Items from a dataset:
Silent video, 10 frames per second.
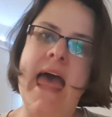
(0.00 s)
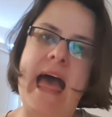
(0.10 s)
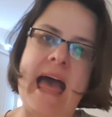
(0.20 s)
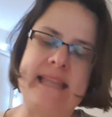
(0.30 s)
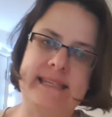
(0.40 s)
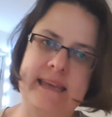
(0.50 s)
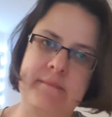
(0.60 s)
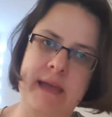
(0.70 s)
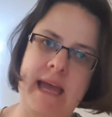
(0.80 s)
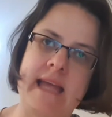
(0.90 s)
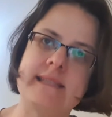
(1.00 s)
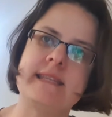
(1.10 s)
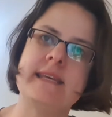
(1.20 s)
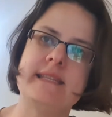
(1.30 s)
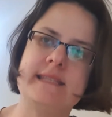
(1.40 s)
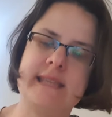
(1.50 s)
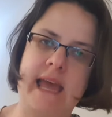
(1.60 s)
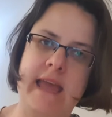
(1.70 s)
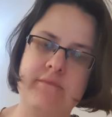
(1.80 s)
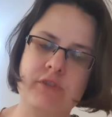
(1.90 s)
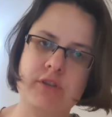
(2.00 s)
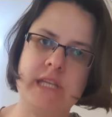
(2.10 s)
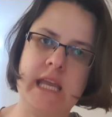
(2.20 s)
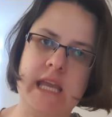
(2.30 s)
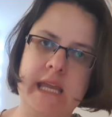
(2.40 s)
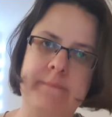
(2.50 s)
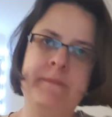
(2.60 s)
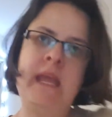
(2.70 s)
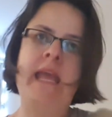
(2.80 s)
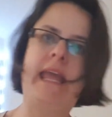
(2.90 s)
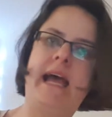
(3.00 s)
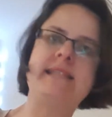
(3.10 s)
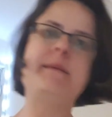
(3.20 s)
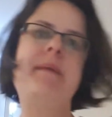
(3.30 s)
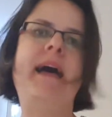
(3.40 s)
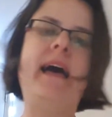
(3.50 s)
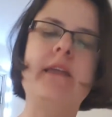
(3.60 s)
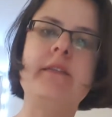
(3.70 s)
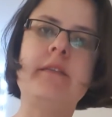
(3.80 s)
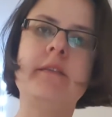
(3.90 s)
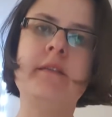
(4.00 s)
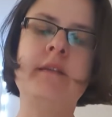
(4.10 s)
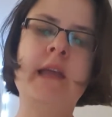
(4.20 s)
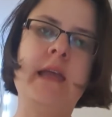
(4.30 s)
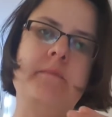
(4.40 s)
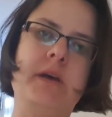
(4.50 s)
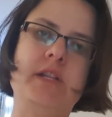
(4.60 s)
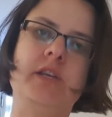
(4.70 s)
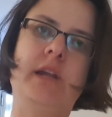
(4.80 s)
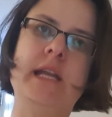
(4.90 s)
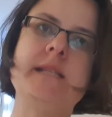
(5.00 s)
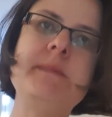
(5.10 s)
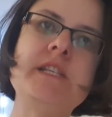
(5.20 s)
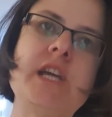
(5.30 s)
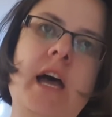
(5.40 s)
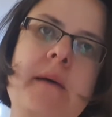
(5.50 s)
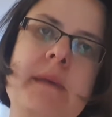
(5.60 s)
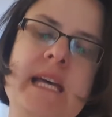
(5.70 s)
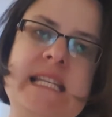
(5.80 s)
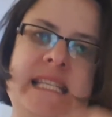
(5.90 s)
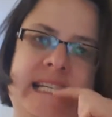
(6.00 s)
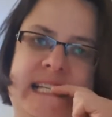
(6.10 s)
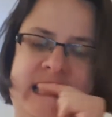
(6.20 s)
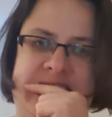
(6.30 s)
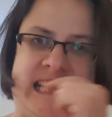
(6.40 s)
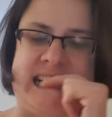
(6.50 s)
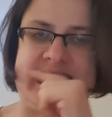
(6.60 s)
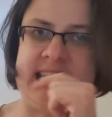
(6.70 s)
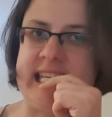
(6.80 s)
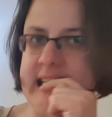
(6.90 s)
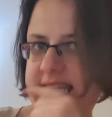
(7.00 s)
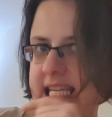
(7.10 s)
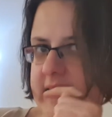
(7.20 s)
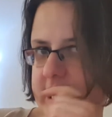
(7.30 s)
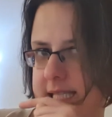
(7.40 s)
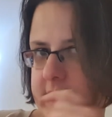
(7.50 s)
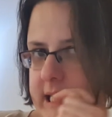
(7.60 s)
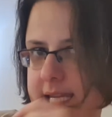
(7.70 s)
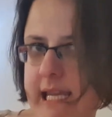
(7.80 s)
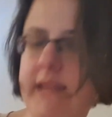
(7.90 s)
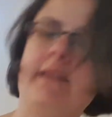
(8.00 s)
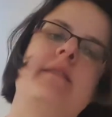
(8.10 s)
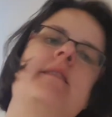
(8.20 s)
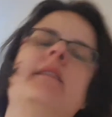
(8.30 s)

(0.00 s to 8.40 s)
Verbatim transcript: Adam has the same routine. He has a bath, puts on his pyjamas and he brushes his teeth.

TASK INSTRUCTIONS:
Repeat the records in full and exactly, leaving every picture out.

SOLUTION TO THIS PROBLEM:
Silent video, 10 frames per second.
(0.00 s)
(0.10 s)
(0.20 s)
(0.30 s)
(0.40 s)
(0.50 s)
(0.60 s)
(0.70 s)
(0.80 s)
(0.90 s)
(1.00 s)
(1.10 s)
(1.20 s)
(1.30 s)
(1.40 s)
(1.50 s)
(1.60 s)
(1.70 s)
(1.80 s)
(1.90 s)
(2.00 s)
(2.10 s)
(2.20 s)
(2.30 s)
(2.40 s)
(2.50 s)
(2.60 s)
(2.70 s)
(2.80 s)
(2.90 s)
(3.00 s)
(3.10 s)
(3.20 s)
(3.30 s)
(3.40 s)
(3.50 s)
(3.60 s)
(3.70 s)
(3.80 s)
(3.90 s)
(4.00 s)
(4.10 s)
(4.20 s)
(4.30 s)
(4.40 s)
(4.50 s)
(4.60 s)
(4.70 s)
(4.80 s)
(4.90 s)
(5.00 s)
(5.10 s)
(5.20 s)
(5.30 s)
(5.40 s)
(5.50 s)
(5.60 s)
(5.70 s)
(5.80 s)
(5.90 s)
(6.00 s)
(6.10 s)
(6.20 s)
(6.30 s)
(6.40 s)
(6.50 s)
(6.60 s)
(6.70 s)
(6.80 s)
(6.90 s)
(7.00 s)
(7.10 s)
(7.20 s)
(7.30 s)
(7.40 s)
(7.50 s)
(7.60 s)
(7.70 s)
(7.80 s)
(7.90 s)
(8.00 s)
(8.10 s)
(8.20 s)
(8.30 s)

(0.00 s to 8.40 s)
Verbatim transcript: Adam has the same routine. He has a bath, puts on his pyjamas and he brushes his teeth.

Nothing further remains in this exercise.